The Trump administration recently proposed 15,000 person reduction to the refugee admittance cap for the 2019 fiscal year. 2018 saw the lowest refugee admittance cap in U.S. history allowing for the acceptance of 45,000 people. The 2019 fiscal year will set an all-time low, with the proposed cap of 30,000 refugees.
Christian leaders across the country have condemned this proposal including members of the Evangelical Immigration Table of the Southern Baptists Convention.
One notable leader who spoke out against the refugee acceptance deduction is Southern Baptist ethicist Russell Moore.
Moore said in a statement, “Seeing yet another drop in refugee numbers should be a shock to the conscience of all Americans.” The author and former dean of the Southern Baptist Theological Seminary in Louisville continued saying, “One day we will be ashamed that we as a nation turned inward, and away from our great tradition of serving as a beacon of liberty to those fleeing for their lives.”
Though Moore agrees that it would be almost impossible to take “unlimited numbers of refugees” into the U.S. he believes that the “increasingly lower number” of refugees being welcomed into the U.S. “is far below the level where America could and should be in leading the world in compassion for those in peril.”
“As a Christian, I am concerned for the well-being of all those in peril,” Moore stated. “And I stand in solidarity with my brothers and sisters in Christ in the persecuted church, many of whom will be harmed by this closed door.”
President of the National Hispanic Christian Leadership Conference Samuel Rodriguez has also voiced concerns about the reduction.
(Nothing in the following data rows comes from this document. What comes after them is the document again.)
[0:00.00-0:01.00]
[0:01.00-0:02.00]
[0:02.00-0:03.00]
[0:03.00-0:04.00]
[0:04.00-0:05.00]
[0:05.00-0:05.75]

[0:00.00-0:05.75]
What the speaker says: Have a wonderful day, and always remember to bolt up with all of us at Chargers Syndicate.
The Christian Post reports that Rodriguez has informally advised President Trump throughout his term in office and even prayed at the president’s inauguration in 2017.
Rodriguez said in a statement, “America has long been a beacon of freedom and safety for those fleeing persecution, including many persecuted for their Christian faith, but the proposed cap of just 30,000 refugees would mean stepping back from our historic role of global leadership.”
The pastor continued, “We can both be a secure nation and a compassionate nation, leading the world in resettling the most vulnerable refugees who have been identified and vetted abroad and ensuring due process for those who reach our country to request asylum.”